The first insight is that instead of being rational, thinking was poetic. It conveyed not just a thought being argued but also a feeling. The idea was intuitive. The world was not yet divided in two, there was no dualism. A view of the world had already developed that was more than just the primitive experience of the sun on your back. An elaborate "mythology" or cosmology was in place that explained where it all comes from.

The second insight is that preSocratic thinking was based on metaphysics. This was the period of time when the Greeks were rejecting their gods, their "polytheism." Socrates, who followed them, was actually charged in the court of the day with "impiety," perhaps better understood as blasphemy, therefore corrupting the youth. Philosophy and thinking is based on a rejection of religion. The thinkers were attempting a re-imagination of the story of creation, where does it all come from, if not the gods? They were, in essence, asking questions, questioning the REALITY of the day. They were questioning the view.

If a first step in developing a view is to isolate its elements, like look at the cadaver, how did they do it? What tools did they use? They were questioning. They were using poetry, the language. The Greek language had developed some peculiarities that distinguished it from languages in the East. For example, the "IS of identity," the verb "to be." 

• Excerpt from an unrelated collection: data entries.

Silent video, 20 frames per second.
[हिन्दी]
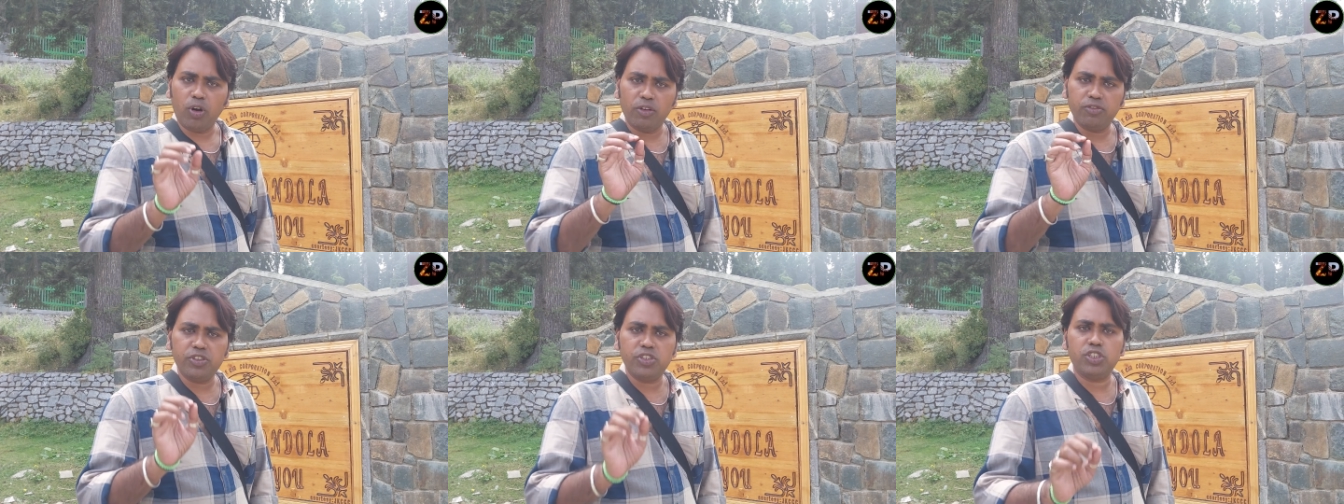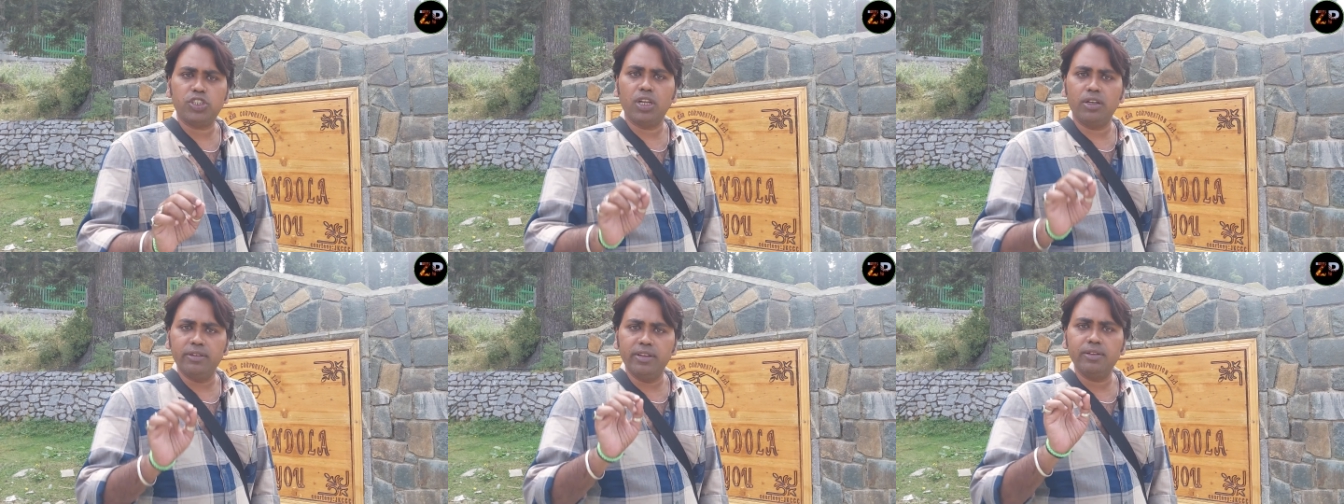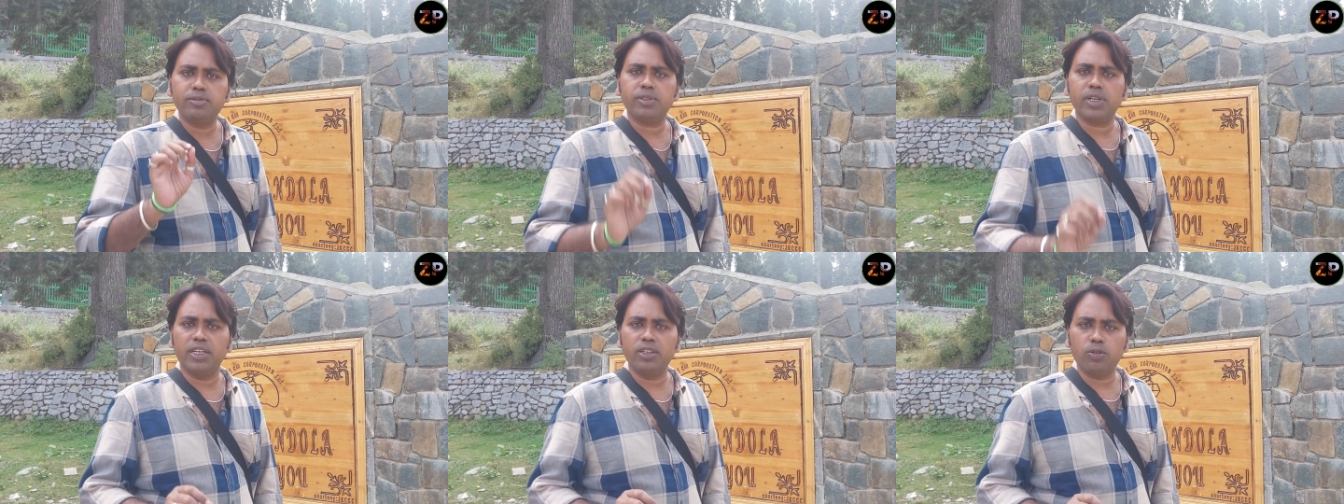ऑफिशियल
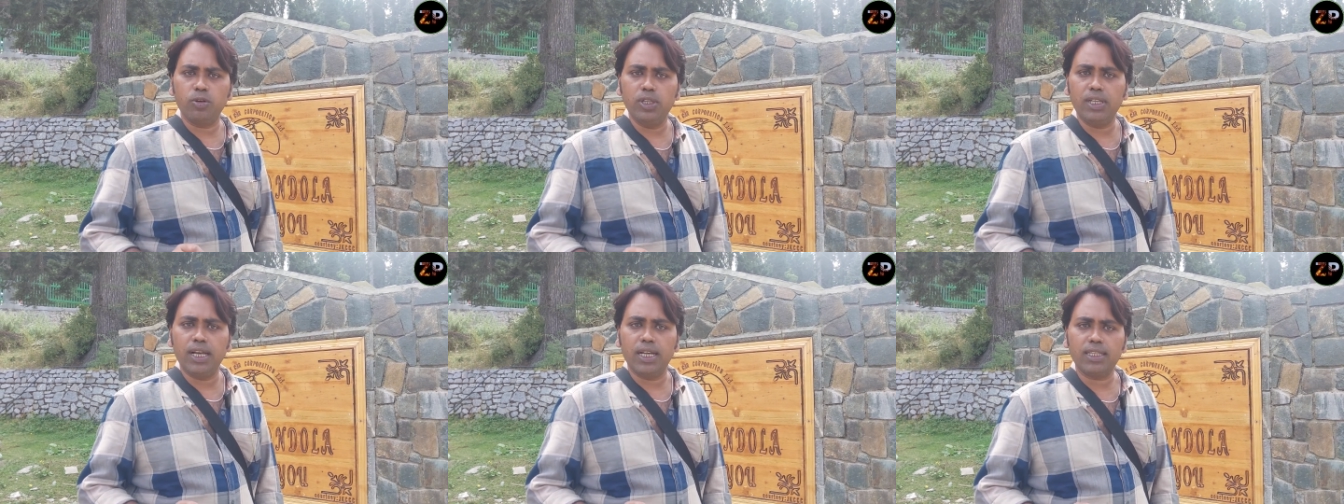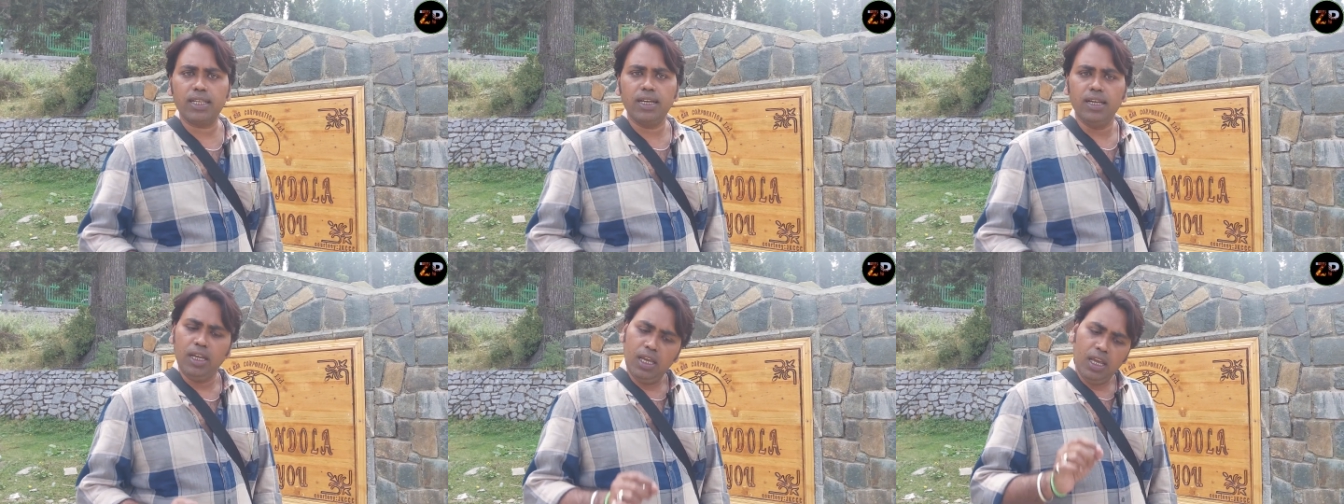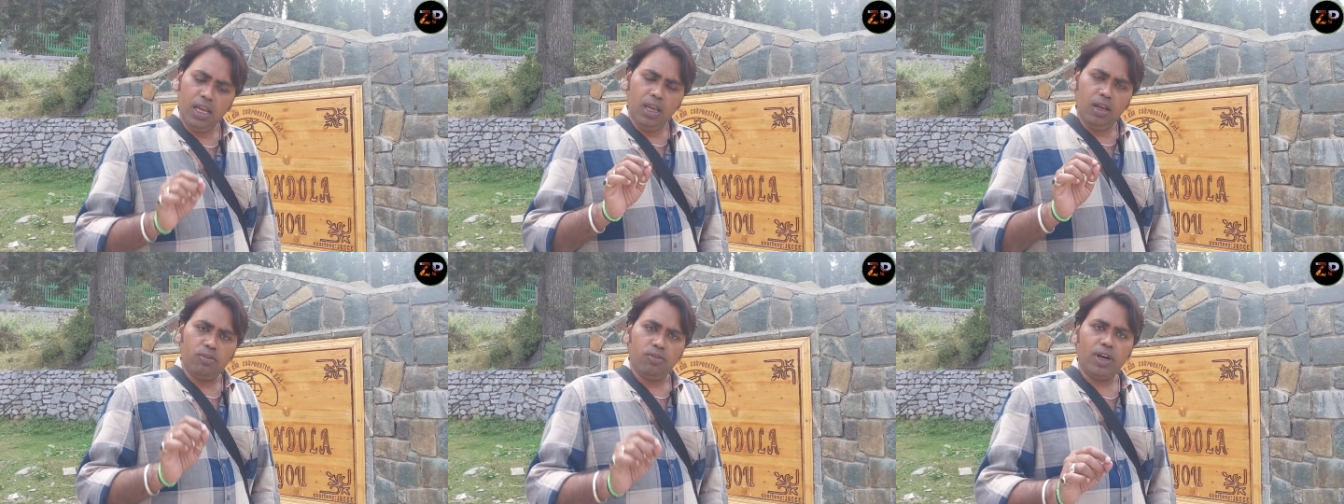वेबसाइट खुल जाता
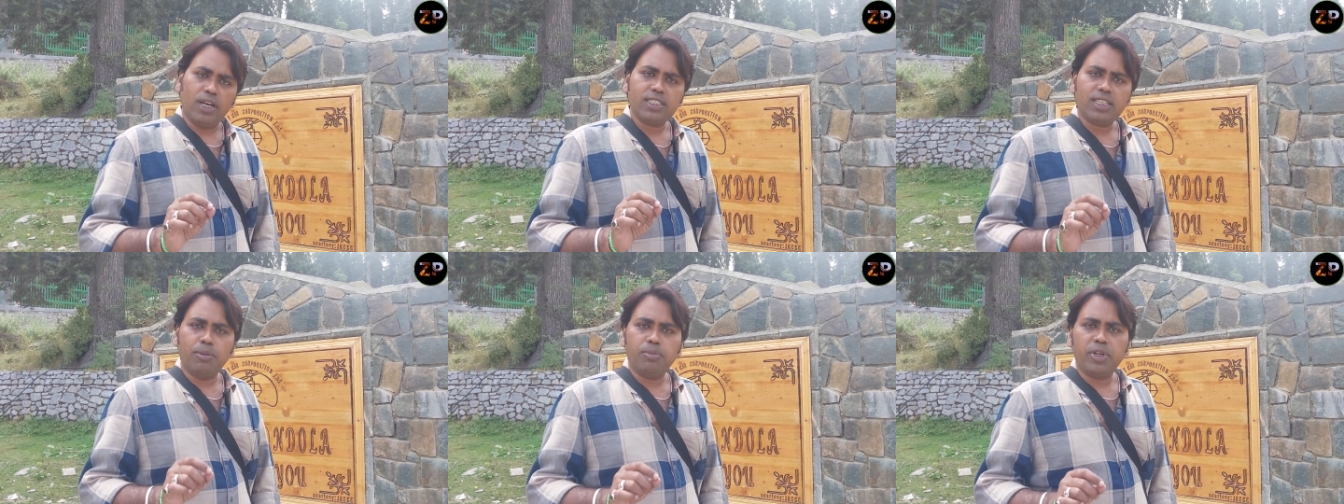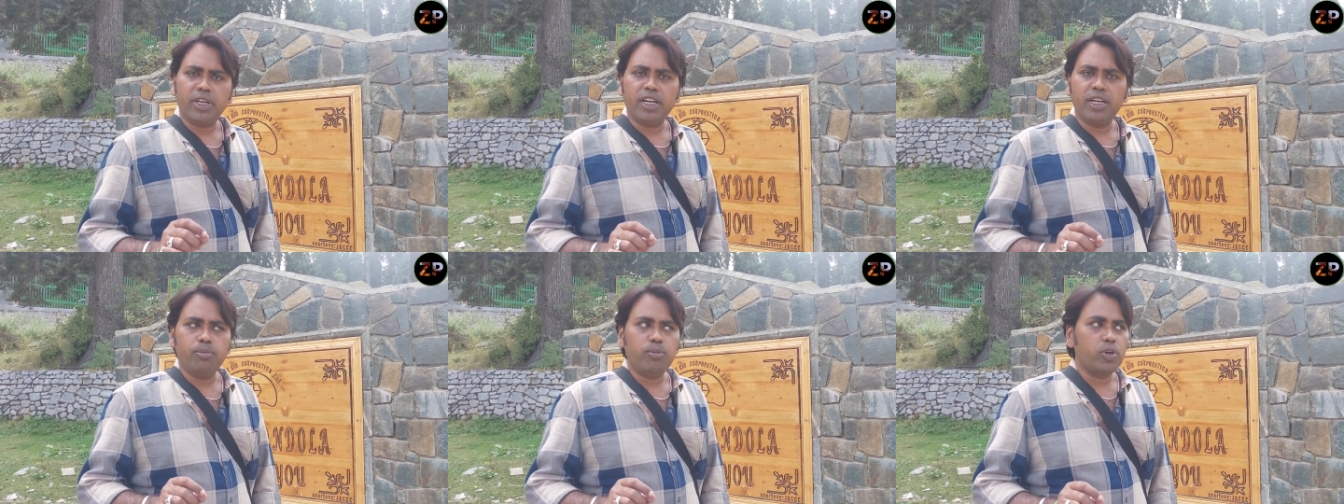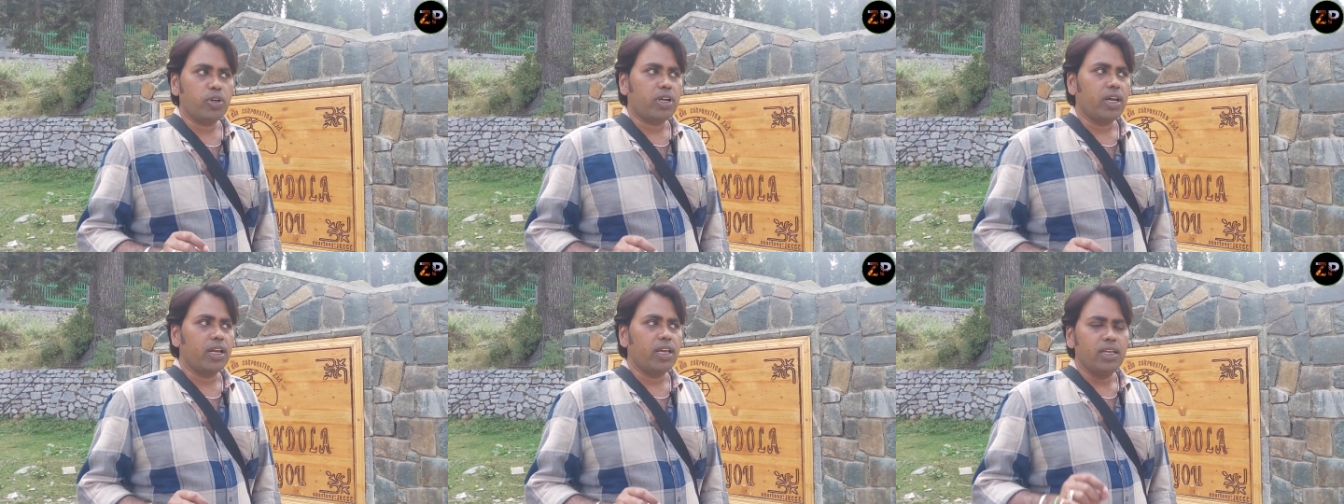है वहाँ से आप टिकट
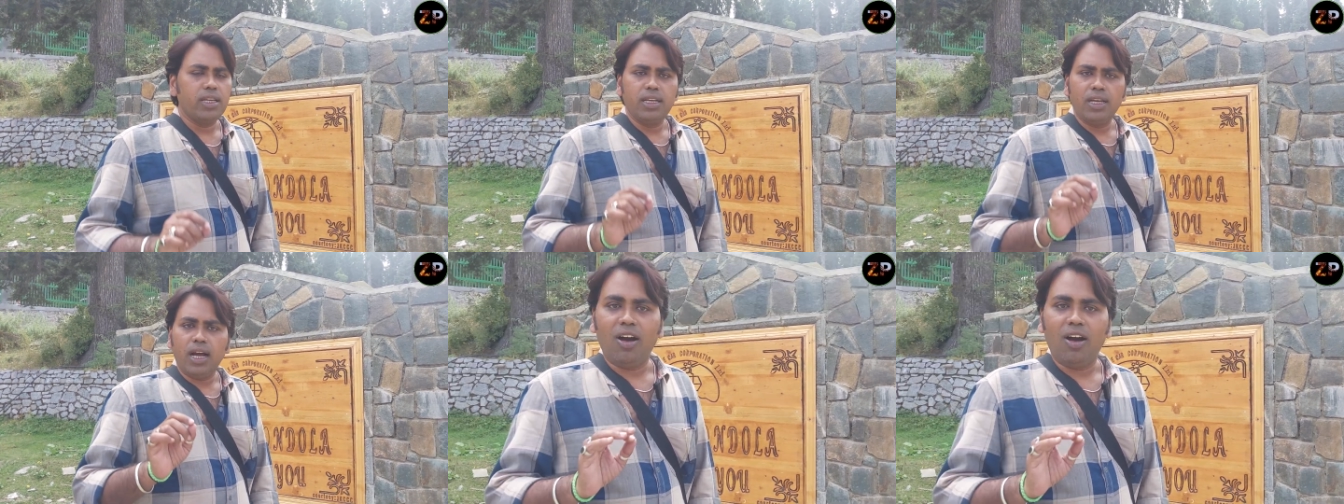बुक करें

These thinkers were looking to identify "physis," the Greek word for nature. They were interested in physical reality, how did it come to be? They wanted to understand that which they saw in front of them. And this is the basis of their  approach, seeing what is in front of you. Identifying it, which is a linguistic activity, perhaps among other things. Description. They called it (a le' thia) in Greek, which means uncovering. The original Greek word for TRUTH is a verb that means uncovering, the process that reveals.

And so we come to the fundamental question of philosophy, what is reality? How do we view our reality? Considering all the jams that we are in today, the question is urgently relevant.